**REQUIRED WORK:**
Starting at the first line of the data below, write out each line exactly until you reach the line containing "[00:00:03.60 to 00:00:04.50]", and include that line too.

··· INFORMATION GIVEN

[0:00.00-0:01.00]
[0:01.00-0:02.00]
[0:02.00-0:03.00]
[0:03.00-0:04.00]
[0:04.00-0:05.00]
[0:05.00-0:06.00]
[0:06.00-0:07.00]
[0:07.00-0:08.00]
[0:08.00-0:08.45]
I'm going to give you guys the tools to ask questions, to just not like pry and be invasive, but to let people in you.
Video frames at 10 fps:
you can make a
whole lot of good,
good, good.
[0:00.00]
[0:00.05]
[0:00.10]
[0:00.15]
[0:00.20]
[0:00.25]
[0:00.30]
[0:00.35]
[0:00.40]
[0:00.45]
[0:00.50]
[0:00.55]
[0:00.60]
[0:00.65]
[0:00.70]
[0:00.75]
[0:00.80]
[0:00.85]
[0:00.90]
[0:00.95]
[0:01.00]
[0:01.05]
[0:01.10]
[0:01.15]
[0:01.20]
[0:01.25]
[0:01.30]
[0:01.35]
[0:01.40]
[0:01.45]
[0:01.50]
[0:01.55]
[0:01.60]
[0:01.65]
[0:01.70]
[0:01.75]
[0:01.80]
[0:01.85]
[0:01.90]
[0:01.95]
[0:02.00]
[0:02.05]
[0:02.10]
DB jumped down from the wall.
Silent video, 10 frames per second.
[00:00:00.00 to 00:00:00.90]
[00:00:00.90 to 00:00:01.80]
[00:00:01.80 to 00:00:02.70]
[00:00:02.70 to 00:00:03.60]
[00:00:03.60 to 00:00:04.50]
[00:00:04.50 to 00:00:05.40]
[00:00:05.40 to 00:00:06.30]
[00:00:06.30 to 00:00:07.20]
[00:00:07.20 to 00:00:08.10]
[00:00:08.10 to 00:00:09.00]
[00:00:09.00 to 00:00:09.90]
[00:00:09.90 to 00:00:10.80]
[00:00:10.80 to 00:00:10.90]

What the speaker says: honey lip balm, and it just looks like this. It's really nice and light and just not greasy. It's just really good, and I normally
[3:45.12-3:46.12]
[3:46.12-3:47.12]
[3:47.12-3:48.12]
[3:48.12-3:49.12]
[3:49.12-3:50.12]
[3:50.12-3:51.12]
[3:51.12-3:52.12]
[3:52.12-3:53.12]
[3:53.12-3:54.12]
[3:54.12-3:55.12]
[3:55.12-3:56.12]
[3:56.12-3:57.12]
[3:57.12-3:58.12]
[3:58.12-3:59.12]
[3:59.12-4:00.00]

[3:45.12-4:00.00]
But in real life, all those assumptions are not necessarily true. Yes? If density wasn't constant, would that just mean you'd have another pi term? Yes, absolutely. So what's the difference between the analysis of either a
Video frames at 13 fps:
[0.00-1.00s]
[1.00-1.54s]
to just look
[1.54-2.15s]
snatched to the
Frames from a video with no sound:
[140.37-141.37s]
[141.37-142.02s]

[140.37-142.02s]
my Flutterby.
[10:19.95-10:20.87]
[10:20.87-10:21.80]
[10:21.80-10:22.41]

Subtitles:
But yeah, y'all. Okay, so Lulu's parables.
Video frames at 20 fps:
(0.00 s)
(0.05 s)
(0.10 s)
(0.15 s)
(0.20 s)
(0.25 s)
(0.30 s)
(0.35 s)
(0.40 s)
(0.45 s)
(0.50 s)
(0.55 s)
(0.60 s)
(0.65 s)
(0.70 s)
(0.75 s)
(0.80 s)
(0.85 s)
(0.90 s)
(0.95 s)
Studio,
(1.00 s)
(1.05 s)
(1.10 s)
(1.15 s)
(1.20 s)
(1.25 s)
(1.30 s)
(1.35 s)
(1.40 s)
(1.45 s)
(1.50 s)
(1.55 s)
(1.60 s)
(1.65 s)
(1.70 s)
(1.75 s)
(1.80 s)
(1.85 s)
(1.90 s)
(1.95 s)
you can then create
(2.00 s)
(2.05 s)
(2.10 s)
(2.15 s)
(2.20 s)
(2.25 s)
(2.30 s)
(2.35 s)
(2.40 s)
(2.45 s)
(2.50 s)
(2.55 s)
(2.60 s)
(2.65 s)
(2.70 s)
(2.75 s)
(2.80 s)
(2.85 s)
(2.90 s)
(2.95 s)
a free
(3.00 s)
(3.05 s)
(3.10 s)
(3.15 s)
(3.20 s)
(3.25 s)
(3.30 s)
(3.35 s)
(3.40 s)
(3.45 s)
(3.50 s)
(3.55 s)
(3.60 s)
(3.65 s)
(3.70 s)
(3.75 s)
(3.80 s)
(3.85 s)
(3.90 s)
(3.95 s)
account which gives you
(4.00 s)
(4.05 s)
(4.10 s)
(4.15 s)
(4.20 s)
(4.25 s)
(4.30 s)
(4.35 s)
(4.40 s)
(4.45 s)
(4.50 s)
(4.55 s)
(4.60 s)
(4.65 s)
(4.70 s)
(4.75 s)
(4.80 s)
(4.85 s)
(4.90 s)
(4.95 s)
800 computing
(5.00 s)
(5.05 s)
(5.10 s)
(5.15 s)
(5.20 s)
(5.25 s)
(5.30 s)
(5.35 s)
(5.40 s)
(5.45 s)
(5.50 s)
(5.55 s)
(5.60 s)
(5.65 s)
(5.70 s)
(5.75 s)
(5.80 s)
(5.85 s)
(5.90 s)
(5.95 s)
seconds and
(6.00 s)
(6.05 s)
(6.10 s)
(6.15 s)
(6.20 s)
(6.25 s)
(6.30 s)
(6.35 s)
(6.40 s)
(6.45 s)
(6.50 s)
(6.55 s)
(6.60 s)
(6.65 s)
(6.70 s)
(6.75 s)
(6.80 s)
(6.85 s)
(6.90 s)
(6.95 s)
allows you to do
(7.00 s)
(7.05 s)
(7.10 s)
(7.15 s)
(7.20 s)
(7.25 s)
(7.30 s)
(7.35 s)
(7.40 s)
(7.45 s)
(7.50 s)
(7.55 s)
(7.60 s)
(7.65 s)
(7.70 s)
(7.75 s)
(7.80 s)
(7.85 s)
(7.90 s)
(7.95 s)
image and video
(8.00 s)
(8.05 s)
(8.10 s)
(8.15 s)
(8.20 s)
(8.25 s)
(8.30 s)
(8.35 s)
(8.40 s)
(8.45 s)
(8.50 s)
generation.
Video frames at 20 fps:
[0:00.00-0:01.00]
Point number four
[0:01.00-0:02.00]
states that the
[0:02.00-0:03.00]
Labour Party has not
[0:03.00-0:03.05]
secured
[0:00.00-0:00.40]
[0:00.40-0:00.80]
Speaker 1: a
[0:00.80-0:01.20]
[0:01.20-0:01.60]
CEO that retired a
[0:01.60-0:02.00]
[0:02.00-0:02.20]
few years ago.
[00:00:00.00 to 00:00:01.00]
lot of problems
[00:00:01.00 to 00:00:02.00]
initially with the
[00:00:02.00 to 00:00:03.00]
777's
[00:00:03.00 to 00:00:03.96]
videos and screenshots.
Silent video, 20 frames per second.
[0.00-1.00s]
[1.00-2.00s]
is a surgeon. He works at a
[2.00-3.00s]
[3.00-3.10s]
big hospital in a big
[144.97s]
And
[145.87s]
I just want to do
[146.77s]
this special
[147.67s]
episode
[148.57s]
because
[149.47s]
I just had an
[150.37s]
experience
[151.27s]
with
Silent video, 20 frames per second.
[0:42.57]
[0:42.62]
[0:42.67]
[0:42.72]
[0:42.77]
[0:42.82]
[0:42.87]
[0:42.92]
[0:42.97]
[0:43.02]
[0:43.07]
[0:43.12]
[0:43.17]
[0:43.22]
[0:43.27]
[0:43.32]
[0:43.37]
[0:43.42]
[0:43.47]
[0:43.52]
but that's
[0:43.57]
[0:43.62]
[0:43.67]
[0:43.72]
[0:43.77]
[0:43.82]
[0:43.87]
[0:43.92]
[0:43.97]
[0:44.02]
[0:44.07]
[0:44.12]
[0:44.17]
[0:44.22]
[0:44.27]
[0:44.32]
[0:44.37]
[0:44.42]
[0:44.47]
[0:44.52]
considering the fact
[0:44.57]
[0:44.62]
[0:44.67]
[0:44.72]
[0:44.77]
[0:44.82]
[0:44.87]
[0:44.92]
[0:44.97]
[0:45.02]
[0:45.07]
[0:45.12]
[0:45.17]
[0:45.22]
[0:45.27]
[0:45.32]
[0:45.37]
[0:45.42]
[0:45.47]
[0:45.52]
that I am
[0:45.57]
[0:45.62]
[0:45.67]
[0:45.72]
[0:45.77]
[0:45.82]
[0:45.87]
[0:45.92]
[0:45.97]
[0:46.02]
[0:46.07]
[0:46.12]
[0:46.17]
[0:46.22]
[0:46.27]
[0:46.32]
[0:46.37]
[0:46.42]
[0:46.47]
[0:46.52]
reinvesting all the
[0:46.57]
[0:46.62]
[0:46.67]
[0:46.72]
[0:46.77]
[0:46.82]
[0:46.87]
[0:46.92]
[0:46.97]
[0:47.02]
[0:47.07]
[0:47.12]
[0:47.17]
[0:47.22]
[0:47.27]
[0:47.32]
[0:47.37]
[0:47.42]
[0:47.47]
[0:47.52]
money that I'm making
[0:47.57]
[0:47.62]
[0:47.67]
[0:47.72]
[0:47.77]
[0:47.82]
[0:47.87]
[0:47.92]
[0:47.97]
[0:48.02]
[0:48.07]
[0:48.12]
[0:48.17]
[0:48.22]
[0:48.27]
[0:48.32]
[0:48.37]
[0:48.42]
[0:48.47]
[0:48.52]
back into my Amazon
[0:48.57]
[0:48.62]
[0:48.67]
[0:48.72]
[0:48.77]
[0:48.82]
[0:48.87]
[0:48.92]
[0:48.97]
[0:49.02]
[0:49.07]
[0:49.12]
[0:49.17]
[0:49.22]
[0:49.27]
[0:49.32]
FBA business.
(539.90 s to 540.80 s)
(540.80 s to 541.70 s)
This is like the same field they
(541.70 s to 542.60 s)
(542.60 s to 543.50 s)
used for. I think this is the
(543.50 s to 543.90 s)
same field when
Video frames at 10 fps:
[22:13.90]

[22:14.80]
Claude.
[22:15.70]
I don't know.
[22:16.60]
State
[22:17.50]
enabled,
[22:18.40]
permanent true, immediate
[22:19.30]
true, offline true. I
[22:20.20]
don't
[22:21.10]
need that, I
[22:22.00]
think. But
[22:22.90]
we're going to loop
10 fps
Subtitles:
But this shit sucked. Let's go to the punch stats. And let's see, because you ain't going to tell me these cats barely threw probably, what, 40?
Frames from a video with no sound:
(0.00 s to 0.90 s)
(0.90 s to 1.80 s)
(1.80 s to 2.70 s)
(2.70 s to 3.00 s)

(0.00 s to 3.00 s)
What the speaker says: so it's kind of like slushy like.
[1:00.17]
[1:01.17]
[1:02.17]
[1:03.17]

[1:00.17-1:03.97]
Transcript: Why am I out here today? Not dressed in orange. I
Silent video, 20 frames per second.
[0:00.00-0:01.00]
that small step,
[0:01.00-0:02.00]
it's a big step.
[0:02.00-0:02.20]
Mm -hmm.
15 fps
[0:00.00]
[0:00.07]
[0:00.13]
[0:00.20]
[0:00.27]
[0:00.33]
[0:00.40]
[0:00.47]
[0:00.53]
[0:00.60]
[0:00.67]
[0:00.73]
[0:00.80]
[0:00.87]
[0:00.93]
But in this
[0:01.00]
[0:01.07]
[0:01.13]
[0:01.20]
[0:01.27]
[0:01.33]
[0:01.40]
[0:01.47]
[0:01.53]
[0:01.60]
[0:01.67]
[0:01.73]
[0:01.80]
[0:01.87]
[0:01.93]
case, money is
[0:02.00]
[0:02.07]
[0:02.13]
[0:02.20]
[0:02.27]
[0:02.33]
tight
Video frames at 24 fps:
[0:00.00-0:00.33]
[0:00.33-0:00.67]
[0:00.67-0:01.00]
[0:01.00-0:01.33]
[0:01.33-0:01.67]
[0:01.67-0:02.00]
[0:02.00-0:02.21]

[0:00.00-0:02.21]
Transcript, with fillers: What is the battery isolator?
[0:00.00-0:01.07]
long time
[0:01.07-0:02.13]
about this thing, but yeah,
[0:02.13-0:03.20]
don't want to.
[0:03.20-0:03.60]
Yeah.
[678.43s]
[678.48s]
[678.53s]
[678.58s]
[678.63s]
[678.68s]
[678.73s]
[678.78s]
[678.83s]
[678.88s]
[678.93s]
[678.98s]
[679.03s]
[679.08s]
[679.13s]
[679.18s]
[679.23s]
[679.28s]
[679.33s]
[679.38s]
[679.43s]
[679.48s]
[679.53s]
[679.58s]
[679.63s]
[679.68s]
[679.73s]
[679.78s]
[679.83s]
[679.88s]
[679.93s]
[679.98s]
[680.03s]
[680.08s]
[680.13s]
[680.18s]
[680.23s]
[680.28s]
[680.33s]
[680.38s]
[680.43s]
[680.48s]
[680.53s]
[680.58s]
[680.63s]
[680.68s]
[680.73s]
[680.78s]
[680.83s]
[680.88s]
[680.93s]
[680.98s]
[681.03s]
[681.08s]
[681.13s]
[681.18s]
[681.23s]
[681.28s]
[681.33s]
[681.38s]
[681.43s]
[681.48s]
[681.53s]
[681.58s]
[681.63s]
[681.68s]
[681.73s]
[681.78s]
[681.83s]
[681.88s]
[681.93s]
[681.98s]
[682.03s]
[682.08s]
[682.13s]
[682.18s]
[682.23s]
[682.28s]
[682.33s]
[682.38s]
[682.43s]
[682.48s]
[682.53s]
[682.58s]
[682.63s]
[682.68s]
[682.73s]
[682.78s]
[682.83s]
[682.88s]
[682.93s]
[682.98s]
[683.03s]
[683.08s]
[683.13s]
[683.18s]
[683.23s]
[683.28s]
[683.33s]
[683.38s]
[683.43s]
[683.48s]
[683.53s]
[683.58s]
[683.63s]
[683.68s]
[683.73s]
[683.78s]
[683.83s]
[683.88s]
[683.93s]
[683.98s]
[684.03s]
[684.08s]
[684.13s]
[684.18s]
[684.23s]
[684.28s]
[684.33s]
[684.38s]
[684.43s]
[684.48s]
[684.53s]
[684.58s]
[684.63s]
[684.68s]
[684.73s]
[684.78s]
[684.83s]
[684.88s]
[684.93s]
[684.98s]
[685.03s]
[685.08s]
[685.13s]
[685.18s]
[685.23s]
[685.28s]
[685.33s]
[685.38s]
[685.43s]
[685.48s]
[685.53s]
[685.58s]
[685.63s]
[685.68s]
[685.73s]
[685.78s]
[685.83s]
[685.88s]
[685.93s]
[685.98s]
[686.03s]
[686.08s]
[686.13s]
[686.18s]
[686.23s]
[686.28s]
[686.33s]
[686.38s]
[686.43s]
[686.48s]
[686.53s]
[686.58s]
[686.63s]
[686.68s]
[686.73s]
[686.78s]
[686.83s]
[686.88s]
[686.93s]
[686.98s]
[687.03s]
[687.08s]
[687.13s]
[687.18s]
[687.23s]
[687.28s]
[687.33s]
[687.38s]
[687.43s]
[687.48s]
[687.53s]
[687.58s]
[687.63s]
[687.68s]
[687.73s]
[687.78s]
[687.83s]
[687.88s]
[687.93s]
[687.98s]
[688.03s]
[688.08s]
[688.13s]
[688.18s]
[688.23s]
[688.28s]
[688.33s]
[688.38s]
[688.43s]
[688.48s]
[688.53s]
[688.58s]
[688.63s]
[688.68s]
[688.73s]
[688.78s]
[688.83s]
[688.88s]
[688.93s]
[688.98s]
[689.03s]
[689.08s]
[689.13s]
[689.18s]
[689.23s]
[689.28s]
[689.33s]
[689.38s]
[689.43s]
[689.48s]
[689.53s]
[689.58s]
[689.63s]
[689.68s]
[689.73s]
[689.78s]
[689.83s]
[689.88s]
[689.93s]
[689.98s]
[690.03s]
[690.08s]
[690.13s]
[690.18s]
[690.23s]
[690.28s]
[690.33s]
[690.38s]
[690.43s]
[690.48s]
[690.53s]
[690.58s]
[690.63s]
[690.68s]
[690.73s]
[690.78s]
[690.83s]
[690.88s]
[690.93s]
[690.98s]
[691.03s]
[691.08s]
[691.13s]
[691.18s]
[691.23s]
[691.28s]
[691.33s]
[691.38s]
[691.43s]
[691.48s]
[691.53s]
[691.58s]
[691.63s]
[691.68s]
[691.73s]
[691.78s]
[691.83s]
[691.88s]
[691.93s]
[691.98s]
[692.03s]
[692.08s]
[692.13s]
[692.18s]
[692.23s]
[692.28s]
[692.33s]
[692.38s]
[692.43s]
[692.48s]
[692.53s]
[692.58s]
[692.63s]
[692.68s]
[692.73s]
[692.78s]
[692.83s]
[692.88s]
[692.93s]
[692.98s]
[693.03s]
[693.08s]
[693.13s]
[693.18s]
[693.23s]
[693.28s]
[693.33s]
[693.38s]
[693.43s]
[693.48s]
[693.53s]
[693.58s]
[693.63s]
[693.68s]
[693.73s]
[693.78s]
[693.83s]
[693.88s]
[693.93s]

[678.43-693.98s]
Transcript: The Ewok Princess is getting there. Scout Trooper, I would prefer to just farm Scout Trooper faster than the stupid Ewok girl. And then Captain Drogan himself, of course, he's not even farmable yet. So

······

**EXPECTED ANSWER:**
[0:00.00-0:01.00]
[0:01.00-0:02.00]
[0:02.00-0:03.00]
[0:03.00-0:04.00]
[0:04.00-0:05.00]
[0:05.00-0:06.00]
[0:06.00-0:07.00]
[0:07.00-0:08.00]
[0:08.00-0:08.45]
I'm going to give you guys the tools to ask questions, to just not like pry and be invasive, but to let people in you.
Video frames at 10 fps:
you can make a
whole lot of good,
good, good.
[0:00.00]
[0:00.05]
[0:00.10]
[0:00.15]
[0:00.20]
[0:00.25]
[0:00.30]
[0:00.35]
[0:00.40]
[0:00.45]
[0:00.50]
[0:00.55]
[0:00.60]
[0:00.65]
[0:00.70]
[0:00.75]
[0:00.80]
[0:00.85]
[0:00.90]
[0:00.95]
[0:01.00]
[0:01.05]
[0:01.10]
[0:01.15]
[0:01.20]
[0:01.25]
[0:01.30]
[0:01.35]
[0:01.40]
[0:01.45]
[0:01.50]
[0:01.55]
[0:01.60]
[0:01.65]
[0:01.70]
[0:01.75]
[0:01.80]
[0:01.85]
[0:01.90]
[0:01.95]
[0:02.00]
[0:02.05]
[0:02.10]
DB jumped down from the wall.
Silent video, 10 frames per second.
[00:00:00.00 to 00:00:00.90]
[00:00:00.90 to 00:00:01.80]
[00:00:01.80 to 00:00:02.70]
[00:00:02.70 to 00:00:03.60]
[00:00:03.60 to 00:00:04.50]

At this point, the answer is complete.